2006 RODEO CLOWN INDUCTEE
WILBUR
PLAUGHER
From the time he was six, “All I ever really wanted to do was to be a cowboy” Wilbur Plaugher said when he could see the cattle drives from his family home in Sanger and watch the cowboys move the herds across the open range to the mountains. It didn’t take long before Wilbur was in the saddle. In 1930, the eight-year-old Plaugher had his own donkey which he rode all day, every day. Though times were tough during the Depression, his father was a ranch worker and the family struggled, but got by. Wilbur found riches in living the country life. By the time he was fourteen, he had managed to get his first horse and that summer he was hired out to do a “man’s work” on a cattle drive up into the high Sierras, working the herd just for board. It was only for a week, but young Wilbur did such a good job, he was hired for the following summer at $1 a day, working again in the mountains that he grew to love so much. “Man, that was just wonderful,” recalled 86-year-old Plaugher. “Sleeping up there on the ground, learning the cowboy way, up there in all that beauty that the Good Lord provided, and making a $1 a day, shoot, I had it made.” At 6’4″ and 210 pounds, this rugged young cowboy, attended Roosevelt High School in Fresno and was a dream come true for the football coach, who figured he had a true “rough rider” who was already handling steers on the range and obviously could manage any fullback coming through the line of scrimmage.
However, it turns out there were some cattle up in the Sierras that needed chasing and the now full-fledged cowboy was in the hills rounding them up and couldn’t get back in time for the season. And that was the end of football; it was an easy choice for Wilbur.He was soon in demand at ranches around the Valley, getting offers to work for $50 a month, which he did for a couple of summers while in his teens. It was at that time that he began attending rodeos with the other cowboys. At one Clovis rodeo, Wilbur decided to enter, and on his very first try, he took second place in the Brahma bull event. In his second rodeo, he took third place in the bronco-riding event. At that point, something started to become very clear to Wilbur. He came to see that there was a good living to be made on the rodeo circuit and he decided to give it a try.
This was a wise decision because he would soon be traveling all over the country, winning buckles and bucks in bareback and saddle bronc riding, bull riding, and steer wrestling. His positive and friendly manner, not to mention his wonderful sense of humor, made him a popular figure on the circuit with the fans and the cowboys. Wilbur also made big news by riding War Paint, the most famous bucking horse of all time. In 1942, he set a couple of world records for the fastest times in steer wrestling, while winning California bareback and bull riding championships. Plaugher went to Madison Square Garden in 1946 and won the month-long All-Around Cowboy Championship. The purse allowed him to return to Sanger and buy a 550-acre ranch.

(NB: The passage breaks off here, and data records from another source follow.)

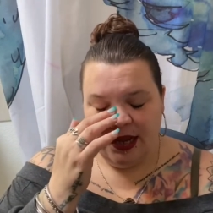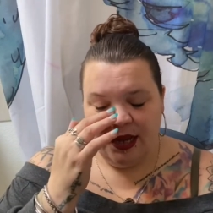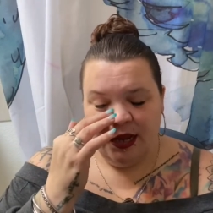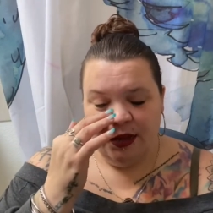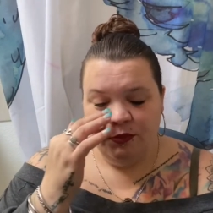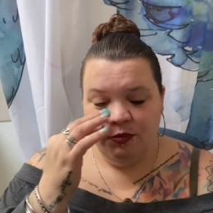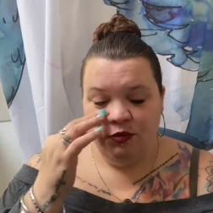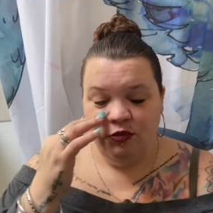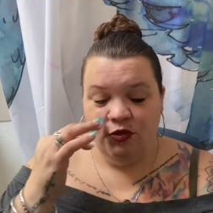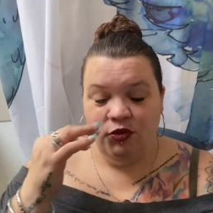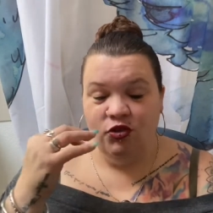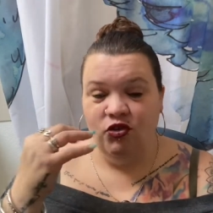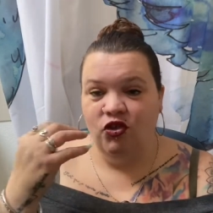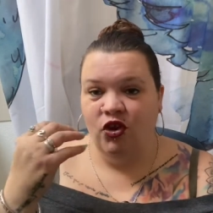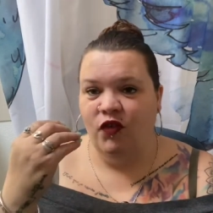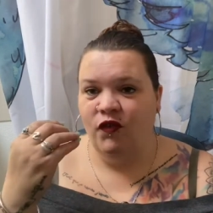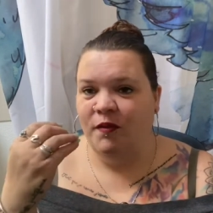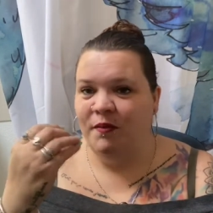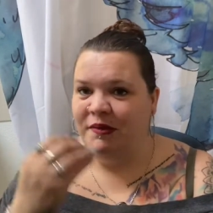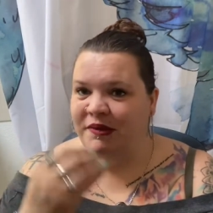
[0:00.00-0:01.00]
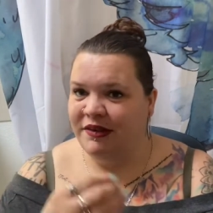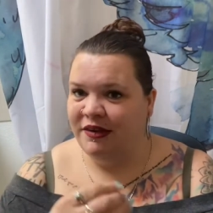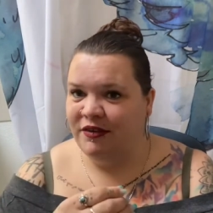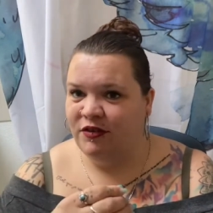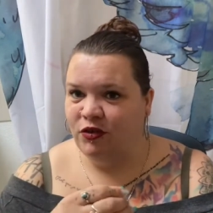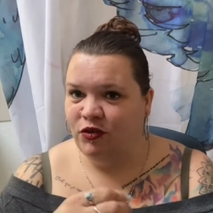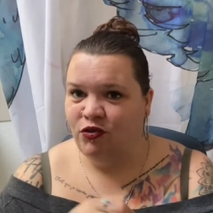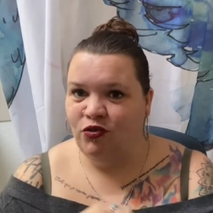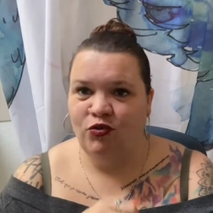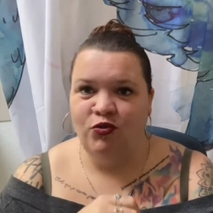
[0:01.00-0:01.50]
Puisque j'ai enlevé mes
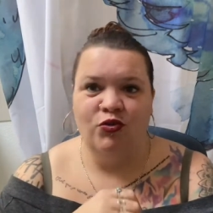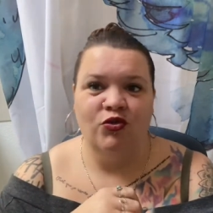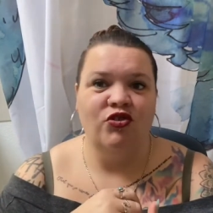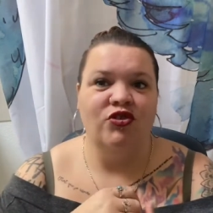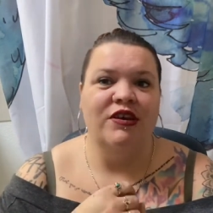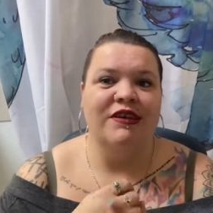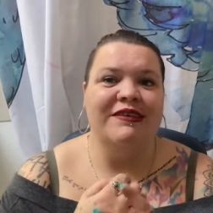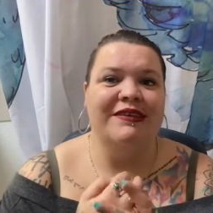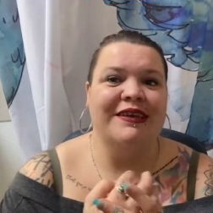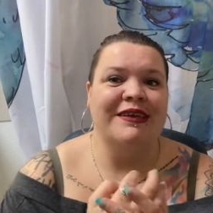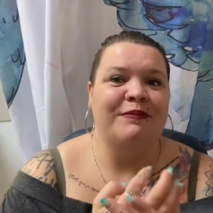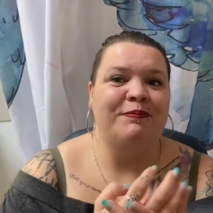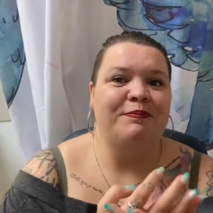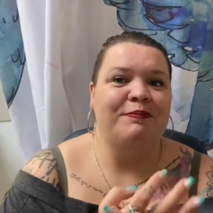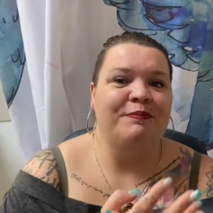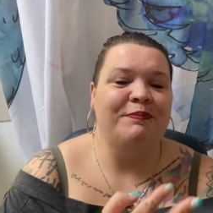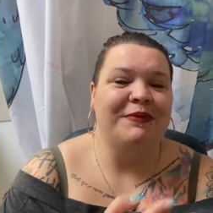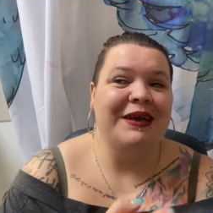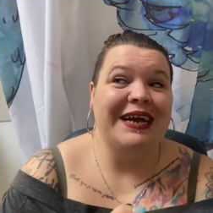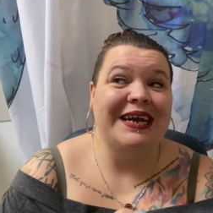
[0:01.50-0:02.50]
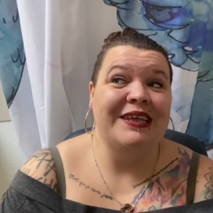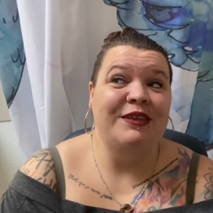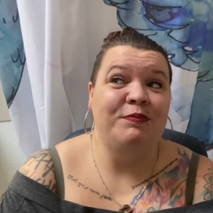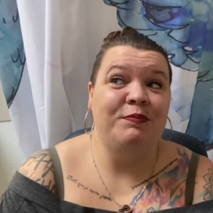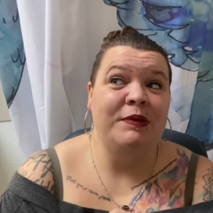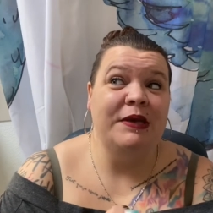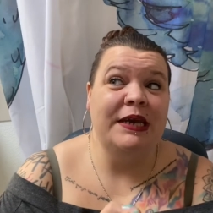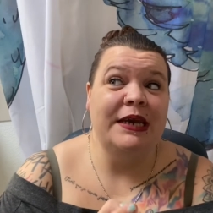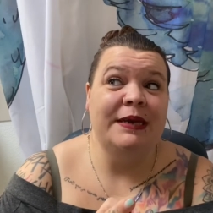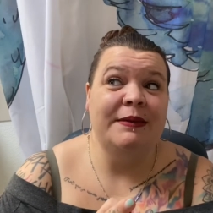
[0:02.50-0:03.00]
extensions, que je laisserai
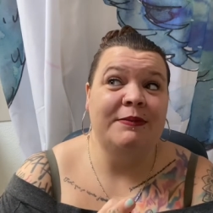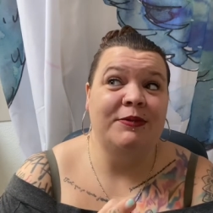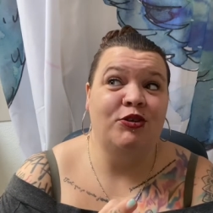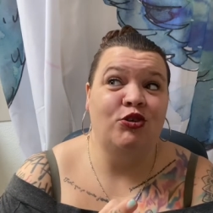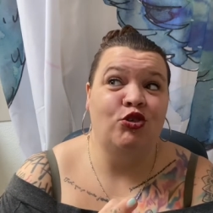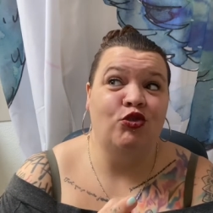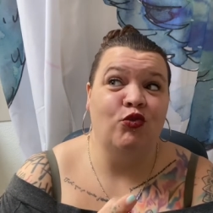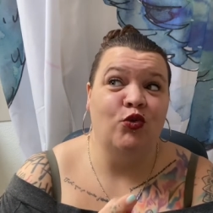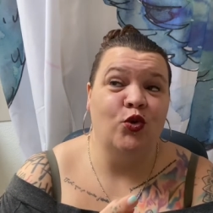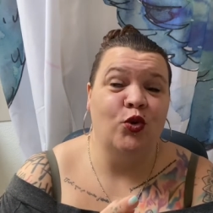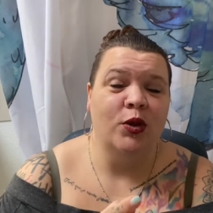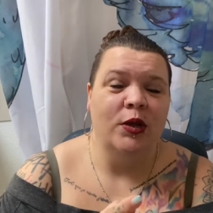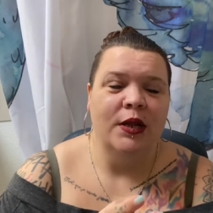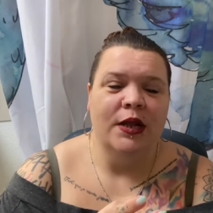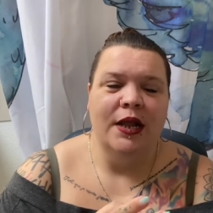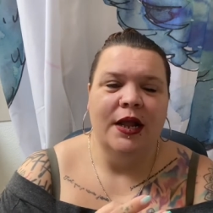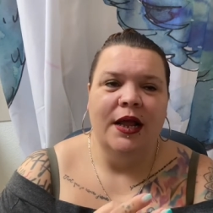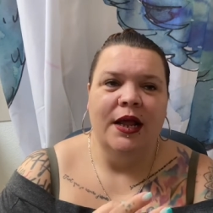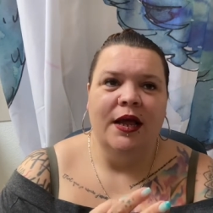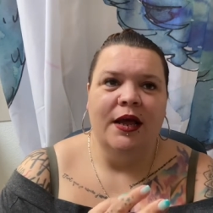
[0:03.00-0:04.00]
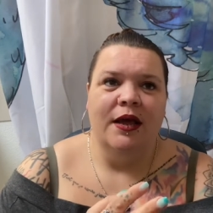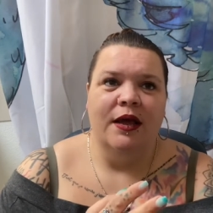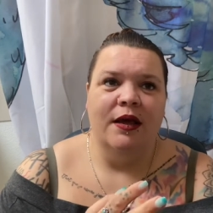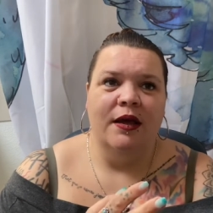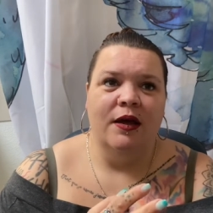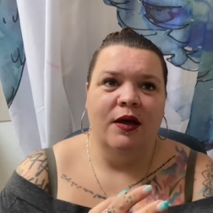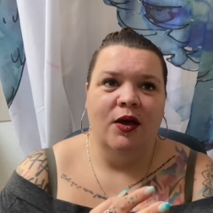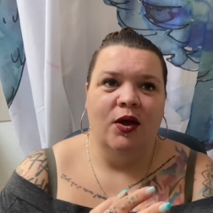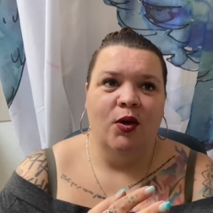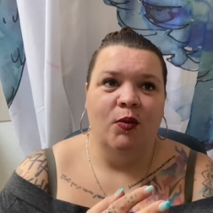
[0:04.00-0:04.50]
respirer mes cheveux.
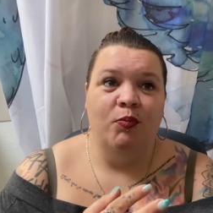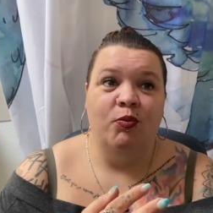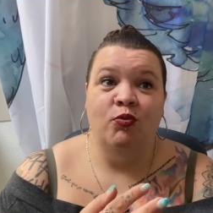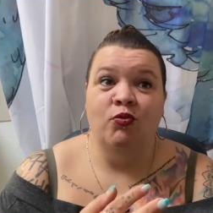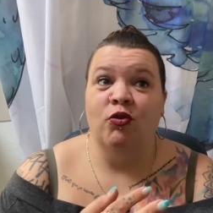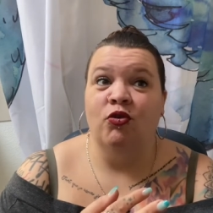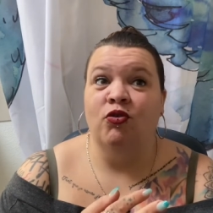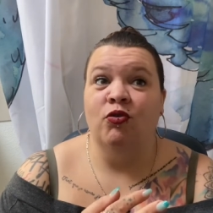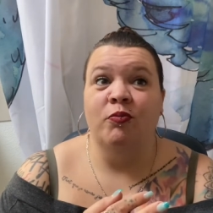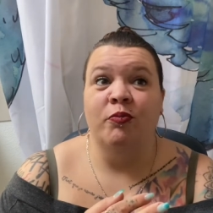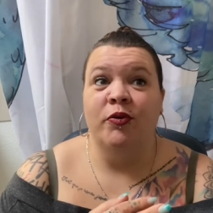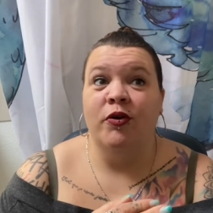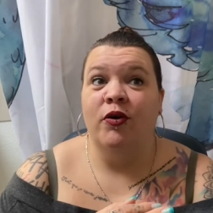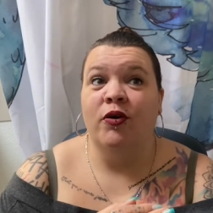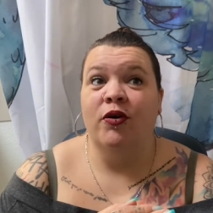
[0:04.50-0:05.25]
Euh, de toute façon, pendant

During Plaugher’s rodeo career, his good friend, Slim Pickens, another Fresno area cowboy and rodeo performer, who Pickens, another Fresno area cowboy and rodeo performer, who later became a movie star in Hollywood, was moonlighting as a rodeo clown. Wilbur was fascinated not only by the art of saving the cowboys from devastating injuries, but also in entertaining rodeo fans. This job quickly became another niche for him. In those early days, the fans howled when he would compete in the rodeo events while wearing clown gear. Wilbur eventually became the most famous clown in all of rodeo. As the years went on, his intricate clown routines were a favorite everywhere he went and included trained dogs, ducks, and even monkeys riding dogs in barrel-racing patterns. The show was a fan favorite all over the world and Wilbur Plaugher is in many a Cowboy Hall of Fame. Over the years, Wilbur appeared in movies and on countless television shows and is a very much in-demand speaker and motivator. In perhaps his most cherished accomplishment of his career, Wilbur co-founded the Fellowship of Christian Cowboys in 1971, which today has more than 100 chapters in the United States. “Everywhere you look on this earth you see signs of God,” says Wilbur. “It’s so wonderful what He put here for us to enjoy for our visit.” In A Cowboy’s Life, a documentary on his colorful career and philosophy, Wilbur is seen doing what he loves best, being grateful to God for the beauty of the natural world as an eighty-six year old everyday cowboy on his ranches in Central California. He stayed strong, healthy, happy, and grateful to be in the saddle every day, especially enjoying the cattle drives. All he ever really wanted to do was to be a cowboy.